Heather Thomson (@casualvelvet)
"I don't care about the strip club. Do you want to go shopping? I'll hold your purse."
Erin Lampart (@thatssolampy)
"I'd like to buy one of your mops."
(I was doing in-store, infomercial-style presentations in Sears. We went out the next day.)
Barbara Gray (@BabsGray)
"I just had the funniest vision. Of you sitting on my face."
Lisa Curry (@Lisa_Curry)
"My favorite movie is 'Coming to America' and I've always wanted to say, 'I've got a date with Lisa.'"

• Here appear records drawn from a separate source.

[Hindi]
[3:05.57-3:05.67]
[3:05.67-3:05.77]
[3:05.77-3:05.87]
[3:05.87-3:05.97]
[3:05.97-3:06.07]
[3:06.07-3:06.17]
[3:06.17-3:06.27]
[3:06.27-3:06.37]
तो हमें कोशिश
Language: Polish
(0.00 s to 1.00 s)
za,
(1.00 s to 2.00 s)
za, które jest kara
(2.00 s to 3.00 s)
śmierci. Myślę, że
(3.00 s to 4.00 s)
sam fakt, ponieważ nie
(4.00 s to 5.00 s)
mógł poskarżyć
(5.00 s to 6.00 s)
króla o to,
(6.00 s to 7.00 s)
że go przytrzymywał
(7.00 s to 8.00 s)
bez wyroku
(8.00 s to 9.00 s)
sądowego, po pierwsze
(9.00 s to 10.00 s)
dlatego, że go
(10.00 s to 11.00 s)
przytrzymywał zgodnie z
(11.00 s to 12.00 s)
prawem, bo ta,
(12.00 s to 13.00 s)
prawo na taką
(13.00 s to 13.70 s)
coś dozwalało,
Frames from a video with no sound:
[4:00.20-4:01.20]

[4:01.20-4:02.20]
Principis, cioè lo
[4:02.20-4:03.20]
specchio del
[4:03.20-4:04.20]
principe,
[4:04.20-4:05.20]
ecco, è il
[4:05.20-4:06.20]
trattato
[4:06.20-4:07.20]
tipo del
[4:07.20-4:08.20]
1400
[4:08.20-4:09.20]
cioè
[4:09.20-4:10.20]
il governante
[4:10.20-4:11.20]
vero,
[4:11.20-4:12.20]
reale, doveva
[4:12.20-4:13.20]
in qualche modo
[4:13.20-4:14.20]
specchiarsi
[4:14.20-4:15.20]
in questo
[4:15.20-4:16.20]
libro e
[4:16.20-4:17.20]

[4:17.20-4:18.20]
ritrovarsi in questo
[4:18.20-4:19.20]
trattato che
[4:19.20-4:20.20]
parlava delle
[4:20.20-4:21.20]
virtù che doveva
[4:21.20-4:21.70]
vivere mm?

Total bulls**t, obviously. I gave him my number.
Julia Prescott (@juliaprescott)
"What's your name? You look like my grandson's wife."
Claudia Mattlin-Harris (@ClaudiaTalking)
Passed to me on a cocktail napkin: "Can I buy you a drink? Check yes or no." I checked "yes."
Tess Barker (@TesstifyBarker)
"Do you drink beer? Wanna watch 'Crossroads'?"
Lauren Ashley Bishop (@sbellelauren)
"Hi. I have a job."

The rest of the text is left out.